━━━━━ Supplied records ━━━━━
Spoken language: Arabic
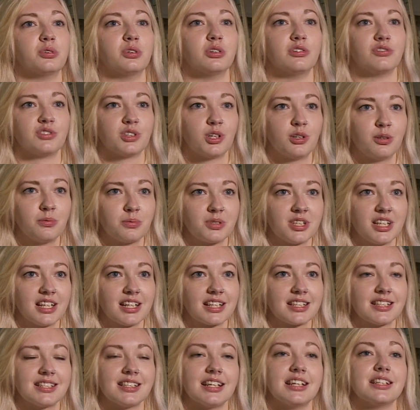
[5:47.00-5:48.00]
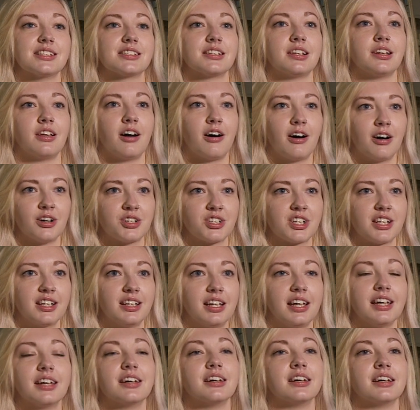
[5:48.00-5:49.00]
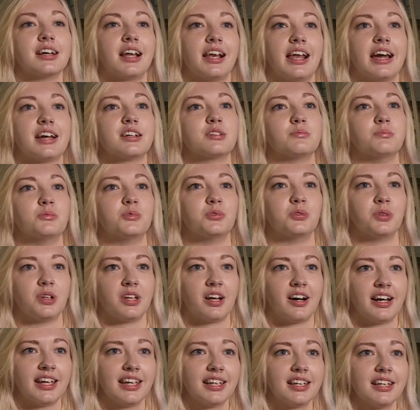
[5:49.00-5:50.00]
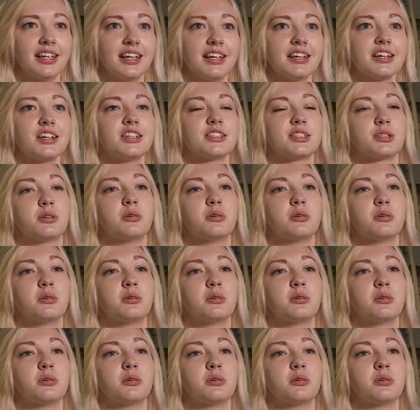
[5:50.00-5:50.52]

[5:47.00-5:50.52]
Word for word: من الانفجار العظيم الذي بدأ الكون على إثره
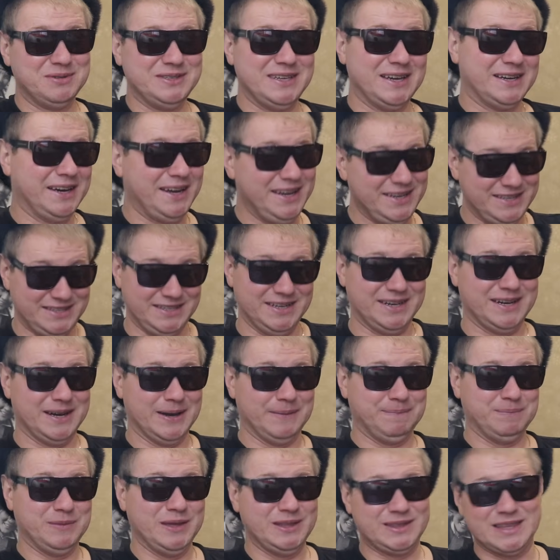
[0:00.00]
где
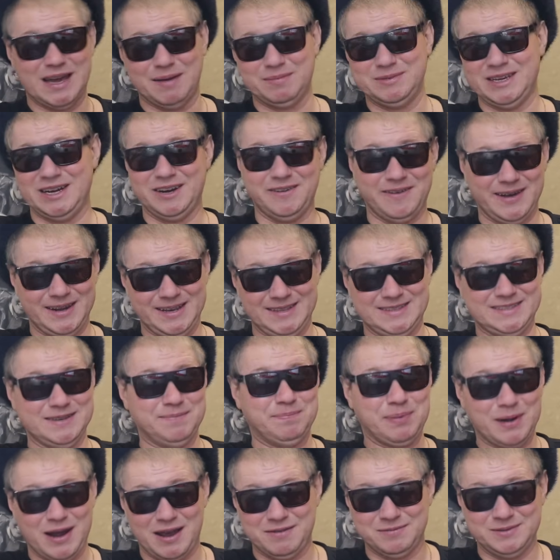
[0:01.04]
критика и там, где говорится
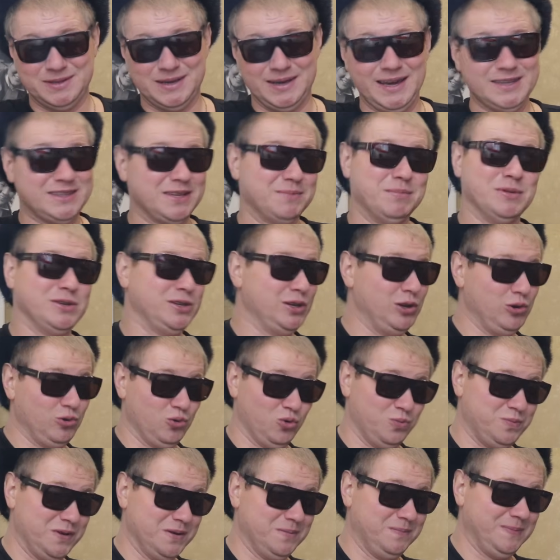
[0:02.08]
правда, это мы не
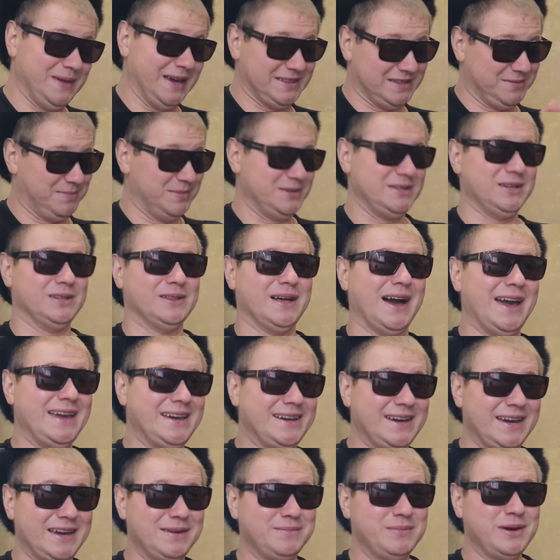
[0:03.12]
любим, это мы не
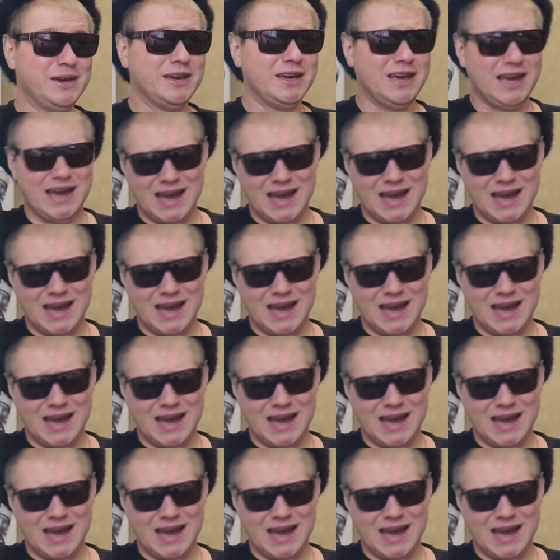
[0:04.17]
лайкаем,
━━━━━
* [What you have to do]:
An exact copy of all the records is required, with the pictures omitted.

* [Task output]:
Spoken language: Arabic
[5:47.00-5:48.00]
[5:48.00-5:49.00]
[5:49.00-5:50.00]
[5:50.00-5:50.52]

[5:47.00-5:50.52]
Word for word: من الانفجار العظيم الذي بدأ الكون على إثره
[0:00.00]
где
[0:01.04]
критика и там, где говорится
[0:02.08]
правда, это мы не
[0:03.12]
любим, это мы не
[0:04.17]
лайкаем,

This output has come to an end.